* [TASK OBJECTIVE]: Please write out exactly the line containing "[0:54.81-0:55.01]" below and every line after it, through the last one, but leave out any pictures.

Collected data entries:
================
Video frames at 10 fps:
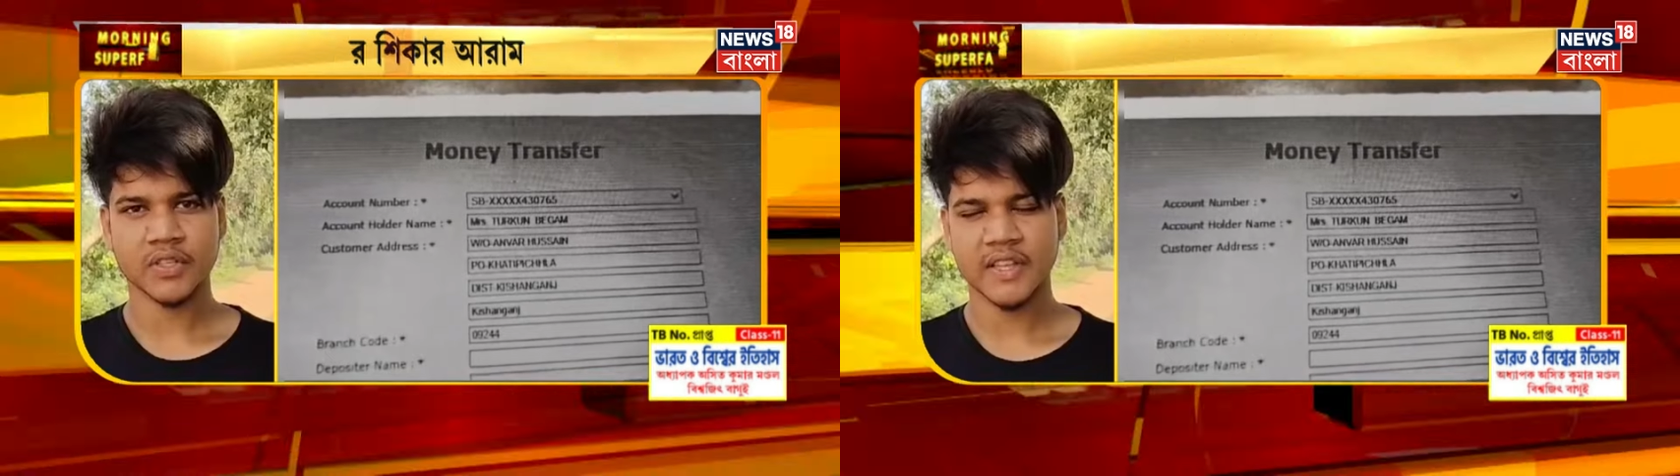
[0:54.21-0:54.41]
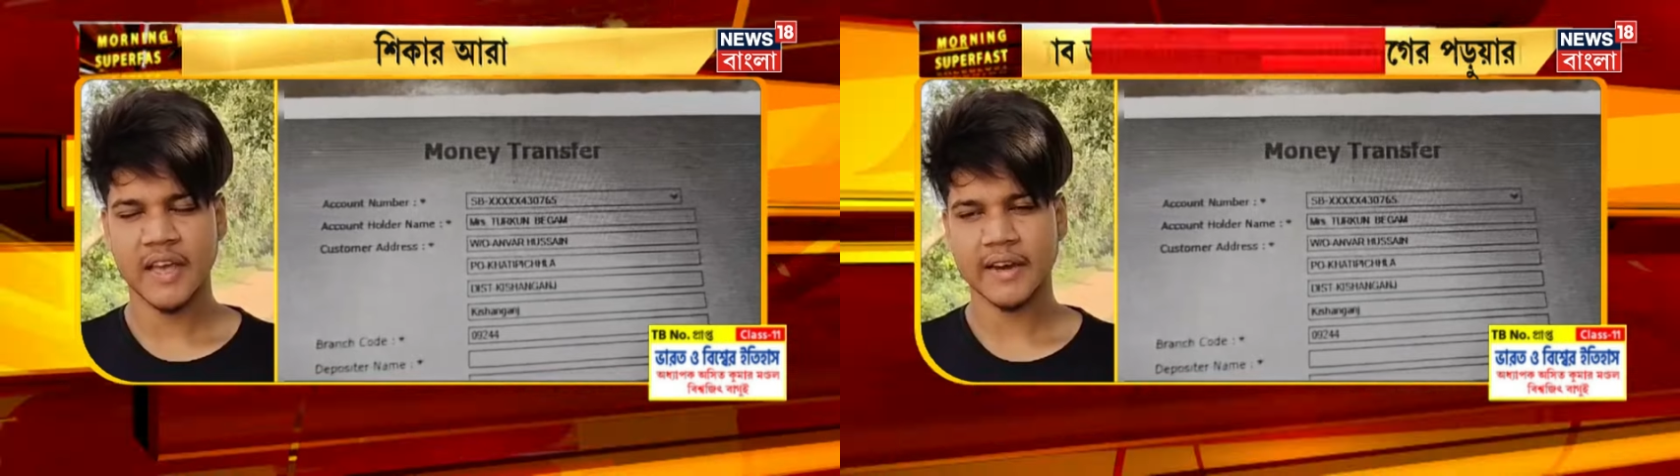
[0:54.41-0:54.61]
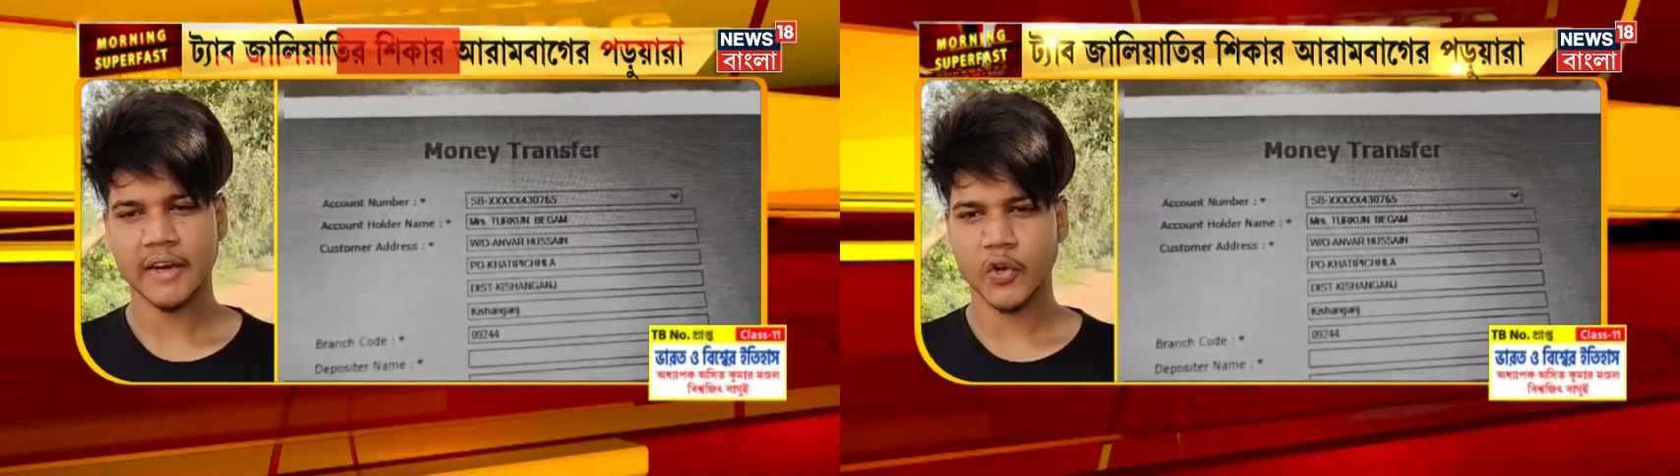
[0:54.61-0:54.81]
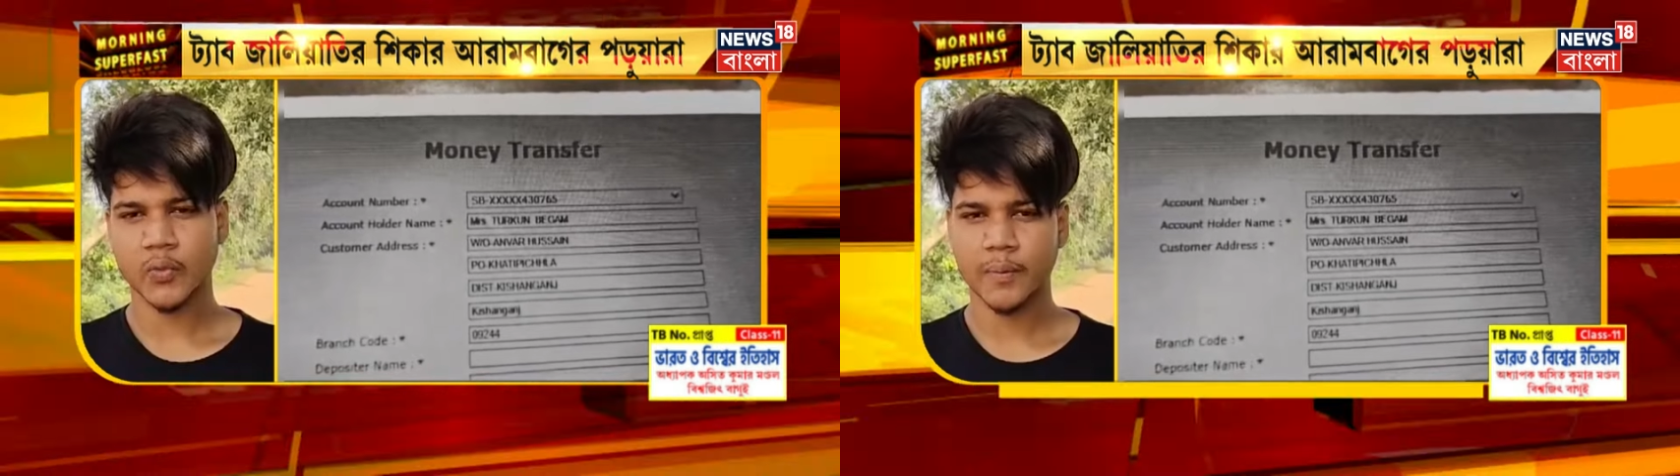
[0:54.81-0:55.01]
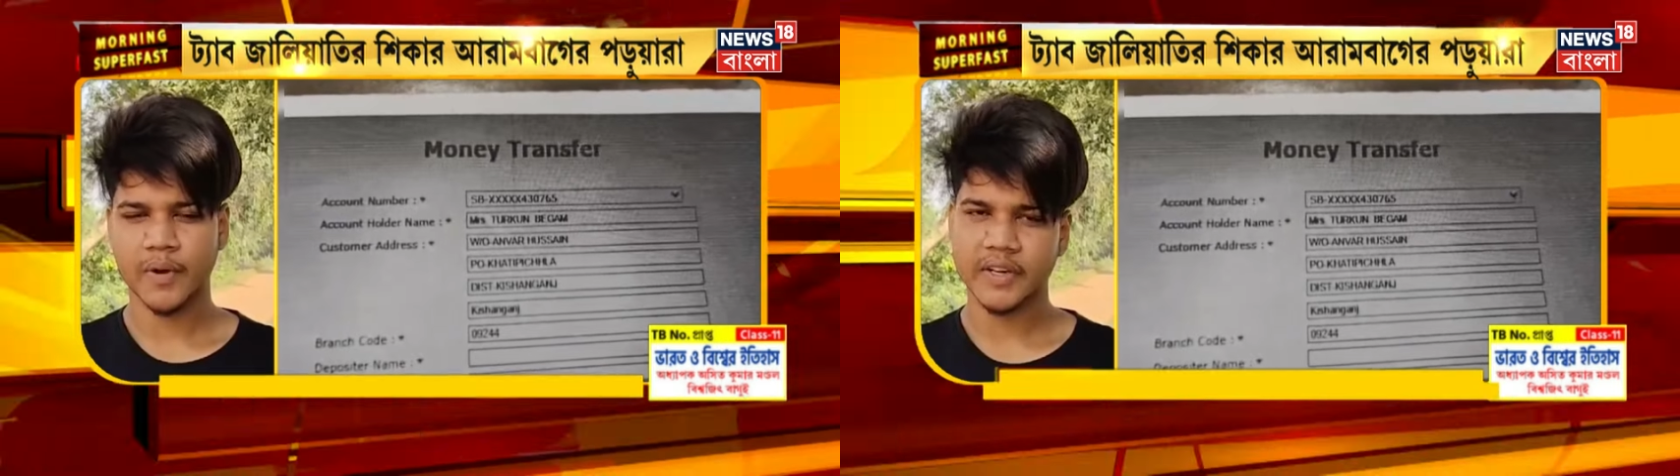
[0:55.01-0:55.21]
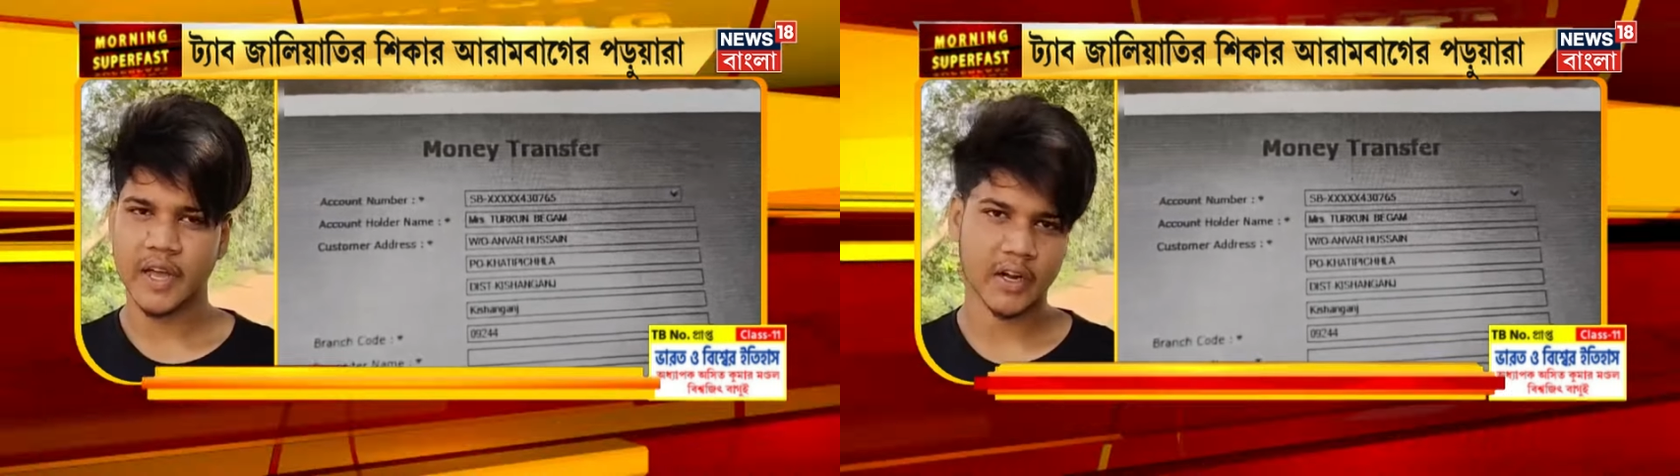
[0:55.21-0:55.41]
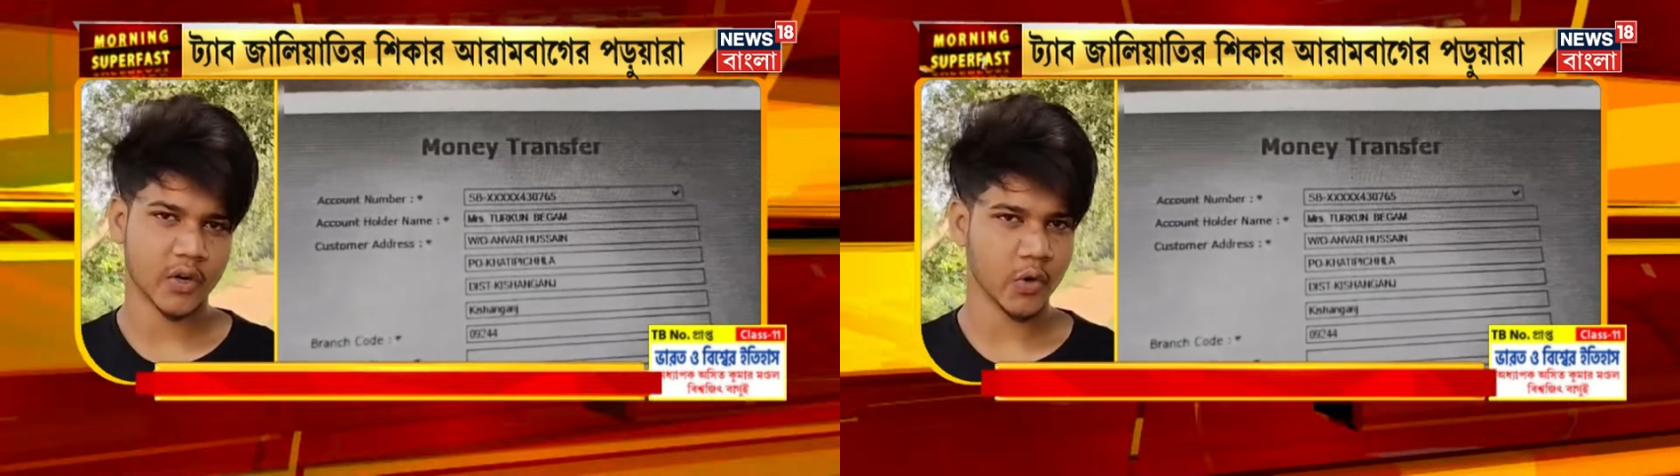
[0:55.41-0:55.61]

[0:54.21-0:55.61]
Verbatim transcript: বলছি স্যার এরকম আমার টাকা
================
* [ANSWER SECTION]:
[0:54.81-0:55.01]
[0:55.01-0:55.21]
[0:55.21-0:55.41]
[0:55.41-0:55.61]

[0:54.21-0:55.61]
Verbatim transcript: বলছি স্যার এরকম আমার টাকা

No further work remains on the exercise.